Ah. Daddy wanted cowbell first. All I have is a kazoo, jaws harp, and bird whistles.

henry

Well, also a tambourine, a couple basses, a slide whistle and a bunch of duck calls. My neighbor has cows, but they don't wear bells.

Captain Hate on the iPad

Greg Anthony caught for solicitation and suspended by CBS for season. Good to know that tv announcers are held to higher standards than Presidents are. What he needs is a pant suited battle axe willing to blame the working girl. In case that's too distasteful to contemplate he could yammer something about jobs created or saved.

Go Terps!

sbw

Anthony could ask Marv Albert for advice.

Captain Hate on the iPad

Marv lost his NBC job from that dumpy skeeter flipping out.

Captain Hate on the iPad

Damn autocorrect: skeezer.

Jack is Back!

Frederick does a mean rendition of More Cowbell on his alto sax.

daddy, those suggestions I posted are Apple approved BTW.

Did you make it up to Wisbech yet? You haven't been to a pub until you have been to the Elgood (historic). That and the Old Locomotive.

Thomas Collins

One doesn't need a Rand study to conclude that the move from Camel straights to weed muffins is the sign of a less vigorous society.

No offense intended to my JOM friends who are cannabis aficionados! I'm sure you're all exceptions to my rule (or you need the weed for medicinal purposes).

Ben

"One doesn't need a Rand study to conclude that the move from Camel straights to weed muffins is the sign of a less vigorous society"

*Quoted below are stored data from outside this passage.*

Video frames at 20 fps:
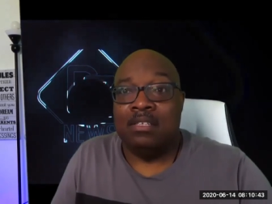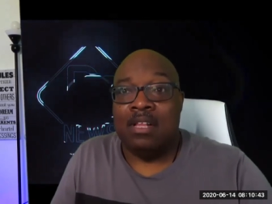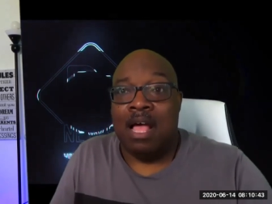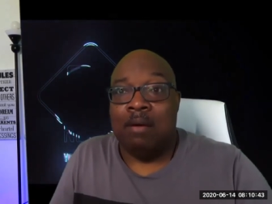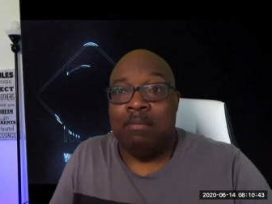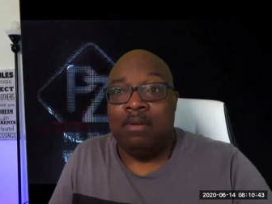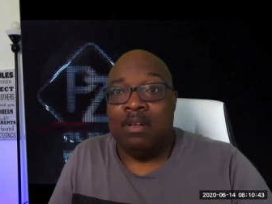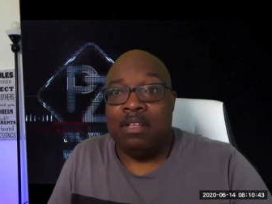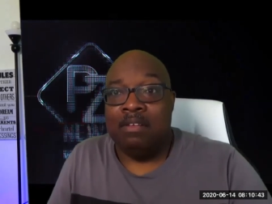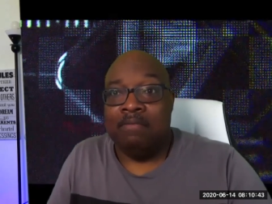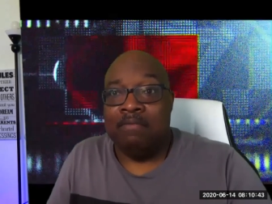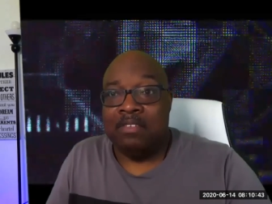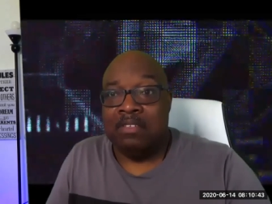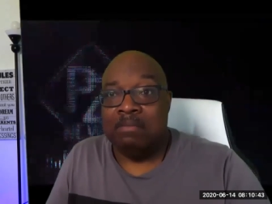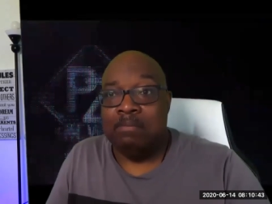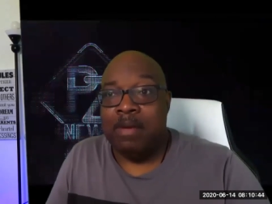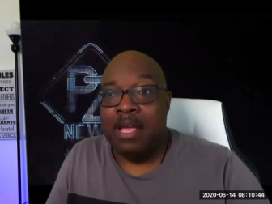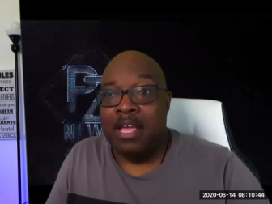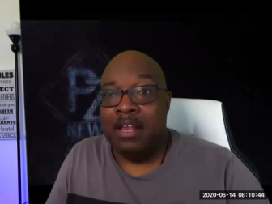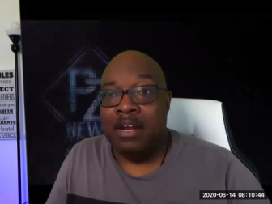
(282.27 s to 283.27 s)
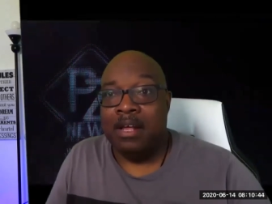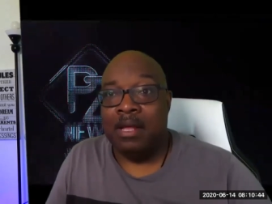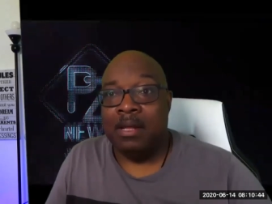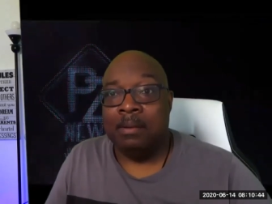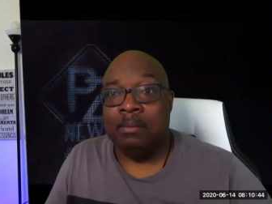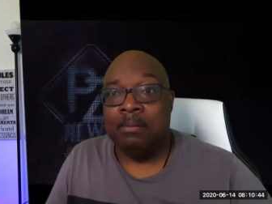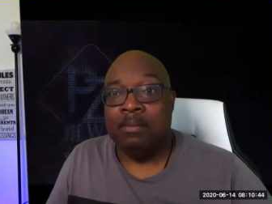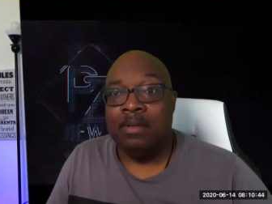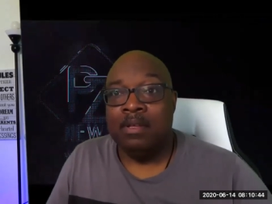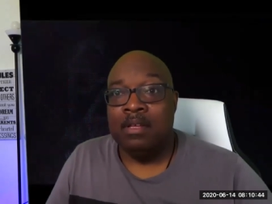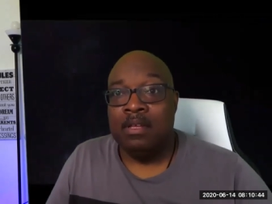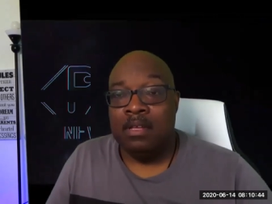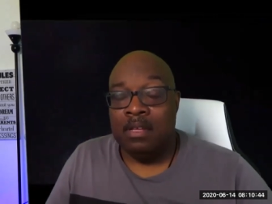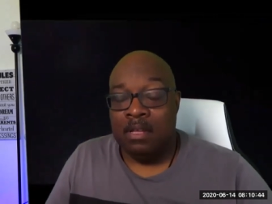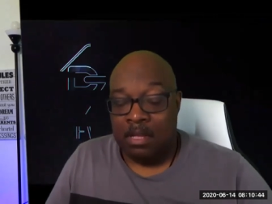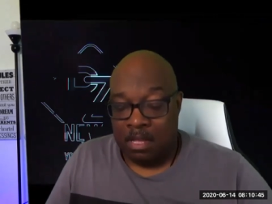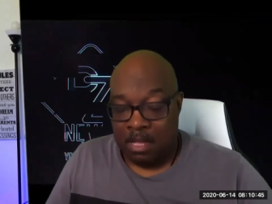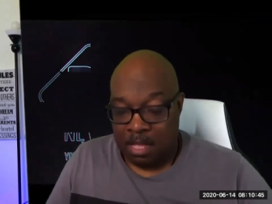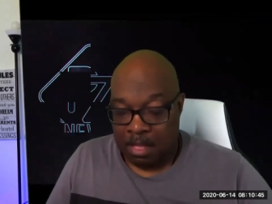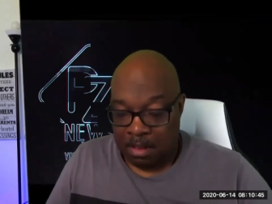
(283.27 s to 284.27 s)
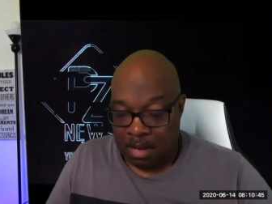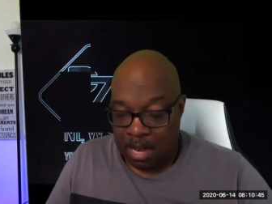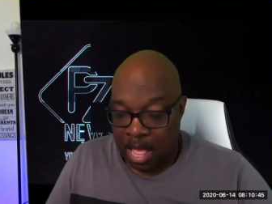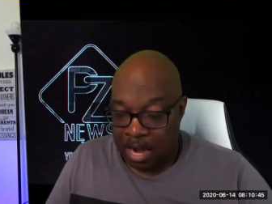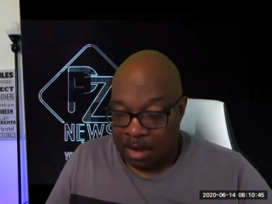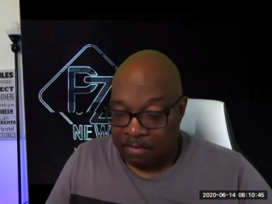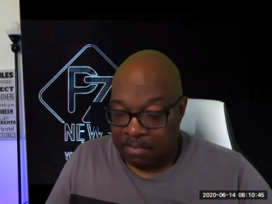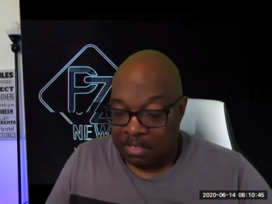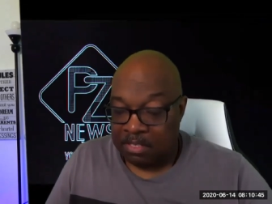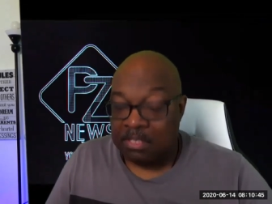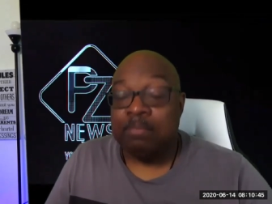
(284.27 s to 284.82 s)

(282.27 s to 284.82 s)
I believe it's made up. Uh, a lot of it's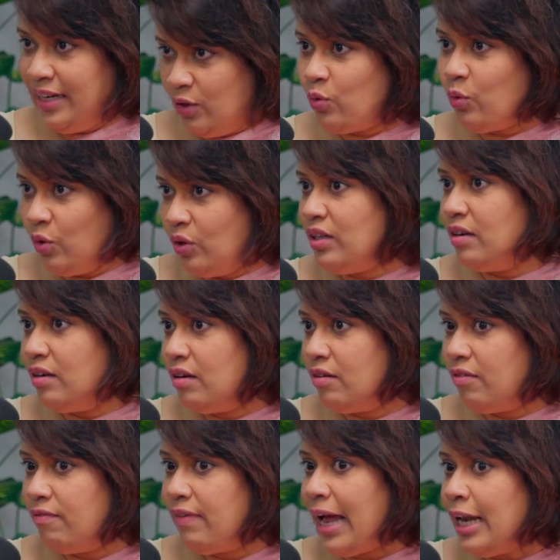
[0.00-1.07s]

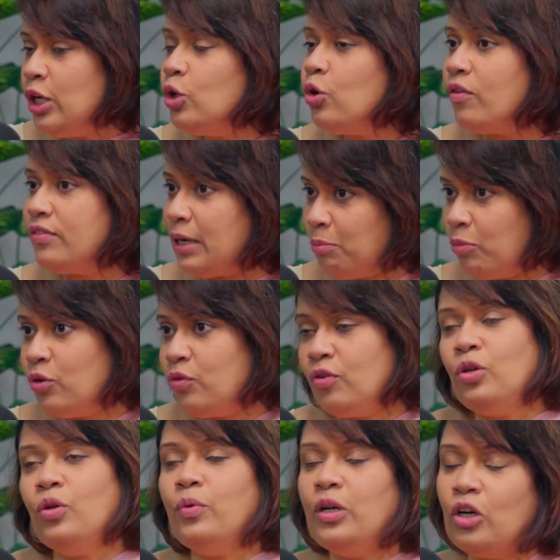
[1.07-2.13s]
The value of that
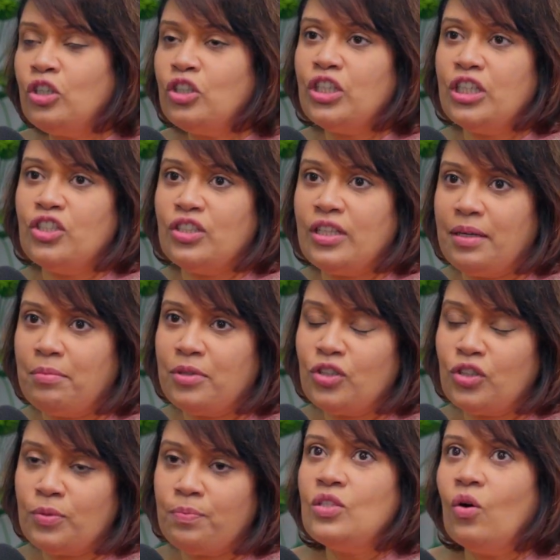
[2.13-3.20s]
portfolio will not change that
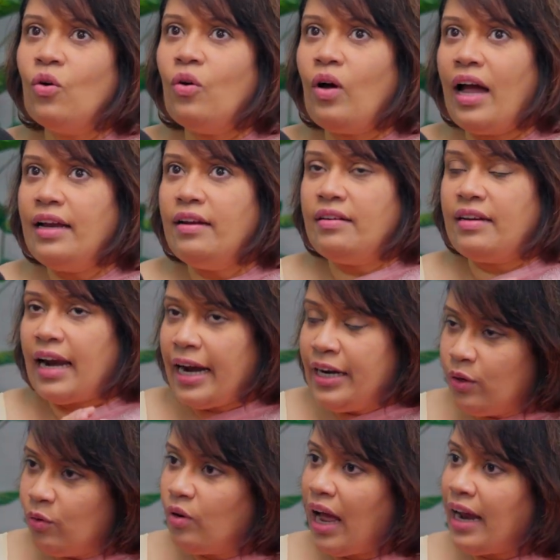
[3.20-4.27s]
much. So I try
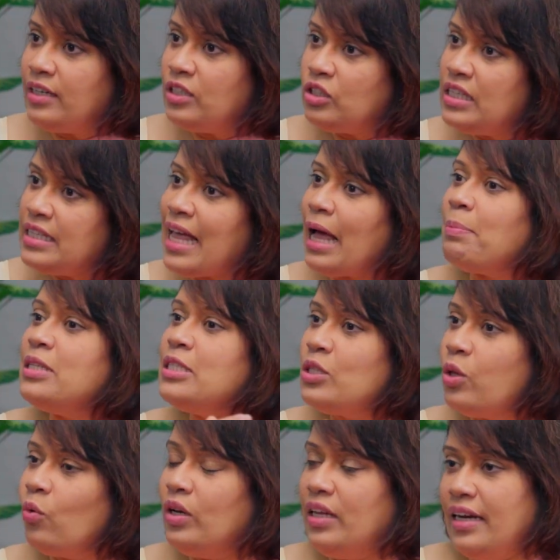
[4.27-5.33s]
to, and this happens
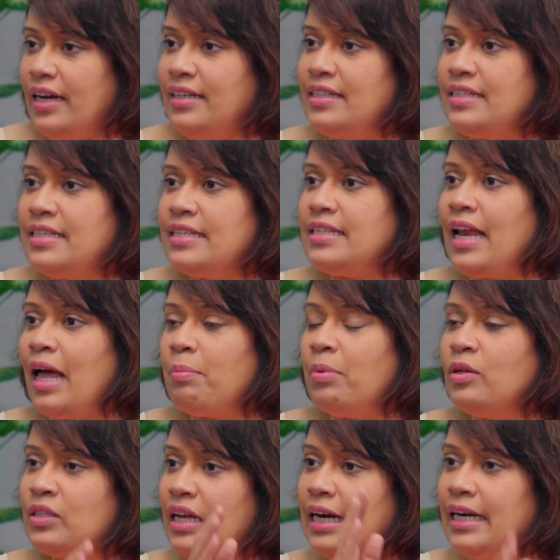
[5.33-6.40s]
slowly, right? This doesn't
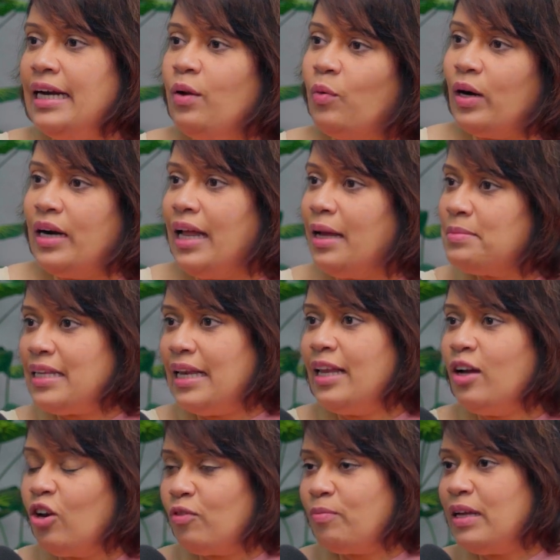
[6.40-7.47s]
happen suddenly one day I'm
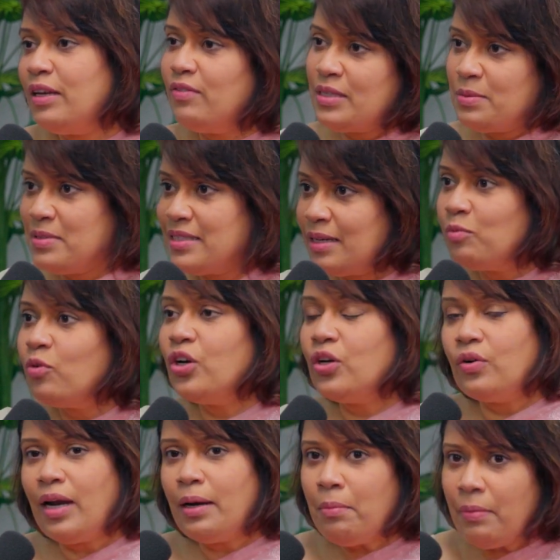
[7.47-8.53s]
selling all of my investments and moving
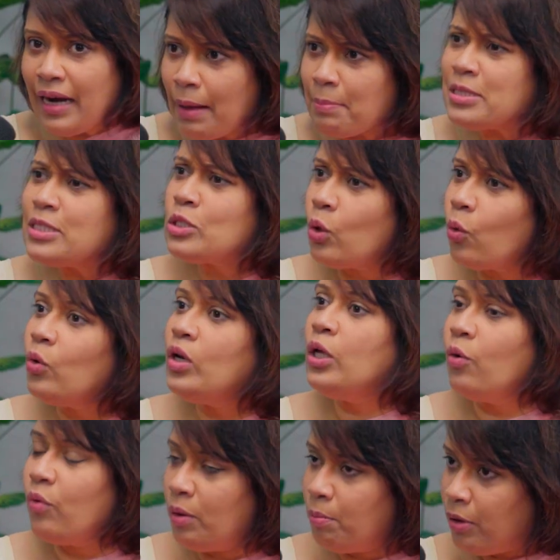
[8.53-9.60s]
to debt. It happens slowly
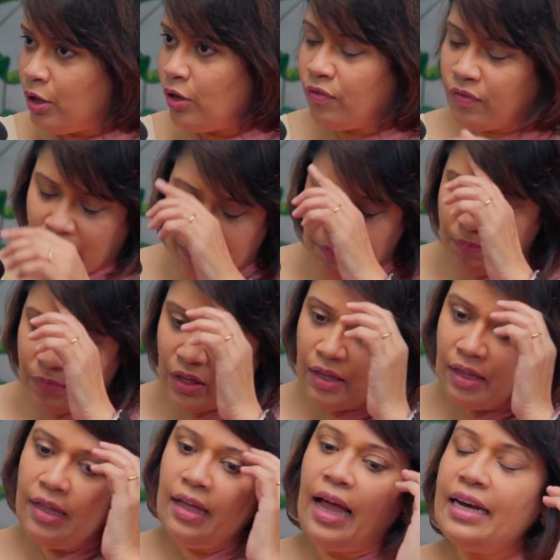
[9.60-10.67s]
over a period of time,
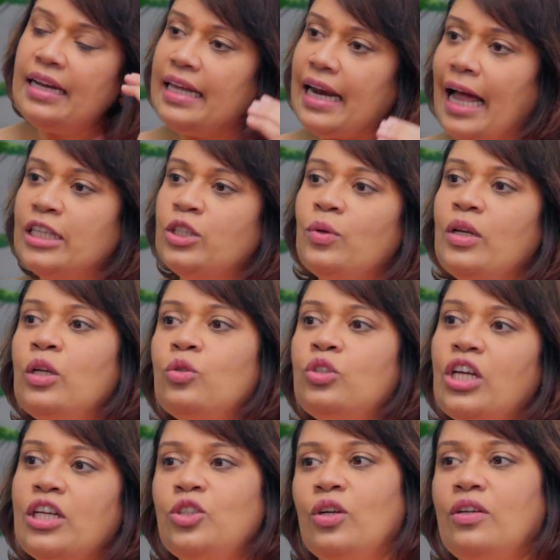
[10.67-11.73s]
and gradually you
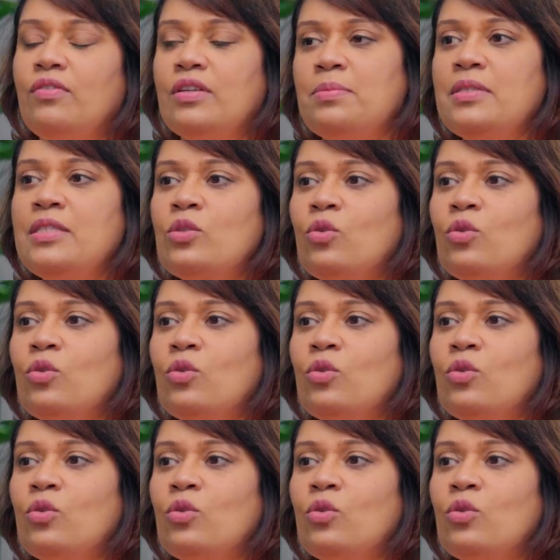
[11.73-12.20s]
change your investment.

so you feel energy drinks like Monster increase productivity and weed tamps it down, Thomas?. Are you sure you are a plaintiffs lawyer? :)

Janet - healthy and jolly as a joker!

http://www.wjla.com/articles/2015/01/-breaking-news-cbs-sports-anchor-greg-anthony-arrested-for-solicitation-of-a-prostitute-in-d-c-sting.html

ABC7 breaks this story...but didn't ABC also have the list of the DC Madame customers? They decided not to release THAT list, except the names of a few Republicans.

from wiki - "Ultimately, ABC News, after going through what was described as "46 lb" [21 kg] of phone records, decided that none of the potential clients[15] was sufficiently "newsworthy" to bother mentioning.[16]"

Do you trust ABC to make that determination?

Jack is Back!

Here are two people to 1) avoid and 2) call the guys in white coats.
r
If there were ever two people who need immediate mental heatlh intervention I don;t know who they could be.

Thank our lucky stars we have only Anne, Bem/Dana/Cleo, Bubu and KaKa who after you read this are the most sane, considerate, likeable trolls we could have wished for.

http://www.breitbart.com/london/2015/01/17/i-taught-shanley-kane-how-to-troll-and-im-sincerely-sorry/

Laura White

Boy, you really have to always be perfectly good to feel safe nowadays. My worst vice is popcorn and gin and tonics (diet tonic). Should be okay--but who knows?

Janet - healthy and jolly as a joker!

and how did the local news media know about Greg Anthony when it took them 9 months to report on Sandy Berger stealing national security documents?
9 months...from committing the crime & getting caught, until the media reported the story.
Greg Anthony solicited on Friday & it is news on Saturday.

How does that work?

Jack is Back!

Janet,

Is Greg Anthony a known Clintonista or have an Obama sticker on his SUV? Question answered.

Vladimir Ilyich Reagan

>>>One doesn't need a Rand study to conclude that the move from Camel straights to weed muffins is the sign of a less vigorous society.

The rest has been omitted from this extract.